Morreu, neste início de ano, o tradicionalista Paulo Sérgio Medeiros, conhecido como São Borja, participante ativo do Programa Galpão do Nativismo da Rádio Gaúcha, apresentado por Dorotéo Fagundes no amanhecer dos domingos. O bom humor e a cativante gargalhada transmitia cheiro de campo, isto é, remetia-nos aos autênticos gaúchos, tal qual nossos ancestrais. Lembrei imediatamente do Telmo, Válter, Nei e Nélson Quadros, Antoninho Serena, Antônio Dutra, Brambilla, Eluir Rescke, Nelson Petry, Heitor machado e Antônio Gasparetto, entre tantos – campeadores do grande CTG Lalau Miranda, uns que já partiram, outros que permanecem – e que me dão a impressão, talvez saudosista, que já tivemos melhores momentos em relação à cultura de nossas tradições.
E, ali, naquele leito de CTI, na luta pela vida, está o grande Alcides Guareschi. Gigante na cultura, no envolvimento social e comunitário, homem de ação e de exemplos. Sempre que podia ía às missas das noites de domingo para ouvi-lo, não porque acreditava em desideratos de fé, eu que sou agnóstico, mas porque ele acreditava no que dizia. Suas palavras positivas, homem viajado, extremamente culto, fazia meu pensamento voar. Nada mais significativo do que ouvir pessoas que falam com o coração, assim como também se expressam o inigualável Padre João Corso e o Padre Paulo Augusto Farina.
A liga entre os dois parágrafos anteriores é a minha subjetividade. Sempre ouvia na Rádio Planalto, quando faltavam cinco minutos para as sete da manhã, as mensagens religiosas, sublimadas de ética e moral do Recolhimento, na cândida voz de Paulo Farina. Sempre ouvia, nos sábados pela manhã, na Gaúcha o programa Brasil Grande do Sul, na arte de Jayme Caetano Braun. A esse pajador missioneiro encontrava familiaridade, afinal, ele viveu em Cruz Alta e Passo Fundo, tal qual Jorge Anunciação. Isso, ingenuamente, tornava-me próximo ao pajador, dava a impressão que sentávamos a mesma mesa. Jayme, certa feita, receitando como varrer os corruptos – corruptores e corruptados – do Brasil, acenava com o simples canetaço, não votando mais nessas gentes (não seria à bala/pois, faltaria cartucho/nem no estilo gaúcho/ dando de mango e de pala).

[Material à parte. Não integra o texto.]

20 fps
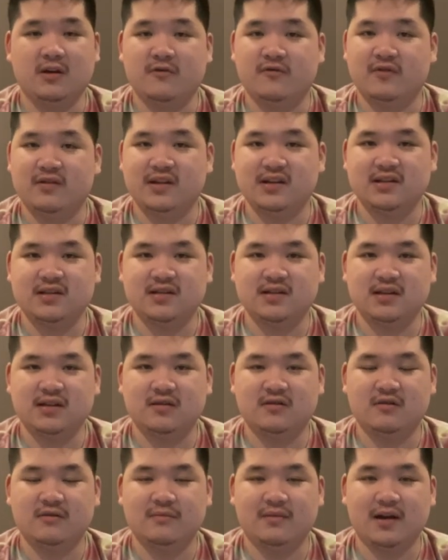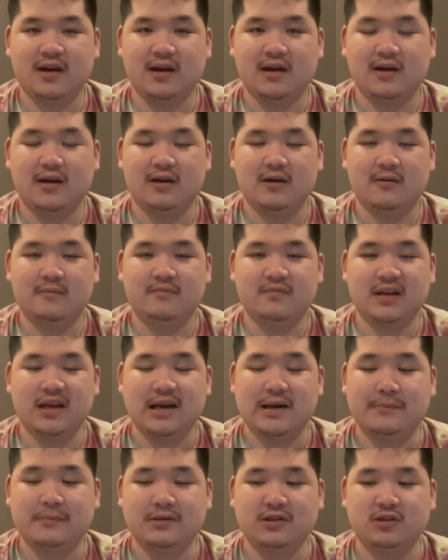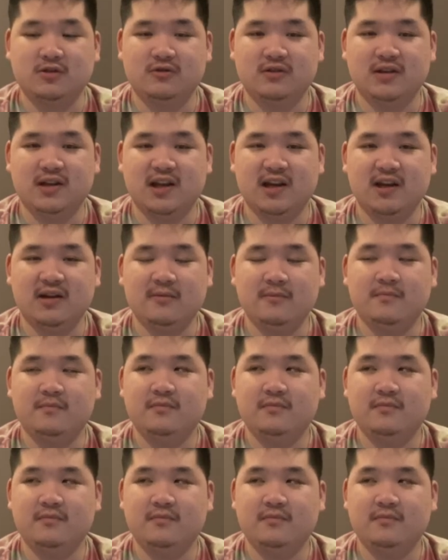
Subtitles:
you for listening to my episode today.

São Borja e Jayme sempre nos remeteram aos imemoriais orgulhos riograndeses, dos gaúchos de cepa, independentes de serem prós às causas do Império, tal qual Flores da Cunha ou rebeldes, simpáticos a um Rio Grande independente como Honório Lemes, o Leão do Caverá. Sobre Honório contavam-se frases folclóricas como – se a bala vier por baixo, nóis pulemo/se vem por cima, nóis se agachemo/se vier pelo meio, nóis se caguemo. Há outra, essa sim, verdadeira – dizia: sonho em viver em um país governado por leis e não pelos homens. Sobre Flores da Cunha, certa feita, teria dito que havia perdido muito dinheiro apostando em cavalos lerdos e mulheres ligeiras. Notas folclóricas, talvez.
O fato é que quando Flores da Cunha rendeu Honório Lemes este entregou suas armas. Flores mandou devolvê-las ao Leão do Caverá com a justificativa de que – assim, somente assim, poderiam conversar como iguais.
São Borja e Guareschi, atualmente. Flores, Honório e Jayme, ainda ontem. É, a gente tem muito por lutar, se não para construir legado, pelo menos para manter o já constituído.